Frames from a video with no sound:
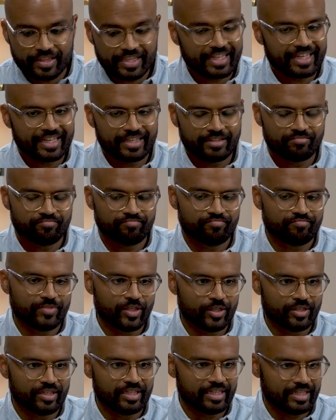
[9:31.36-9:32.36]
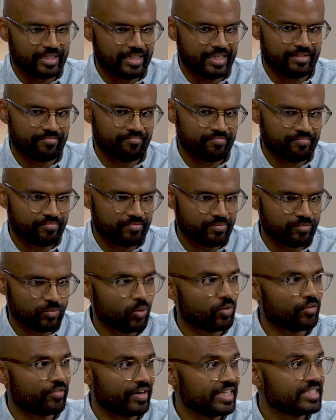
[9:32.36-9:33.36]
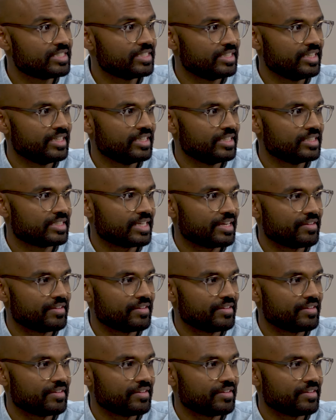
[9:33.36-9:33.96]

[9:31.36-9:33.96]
I think in more recent years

* _Action item_
Print verbatim every line above, apart from the pictures.

* _The answer_
Frames from a video with no sound:
[9:31.36-9:32.36]
[9:32.36-9:33.36]
[9:33.36-9:33.96]

[9:31.36-9:33.96]
I think in more recent years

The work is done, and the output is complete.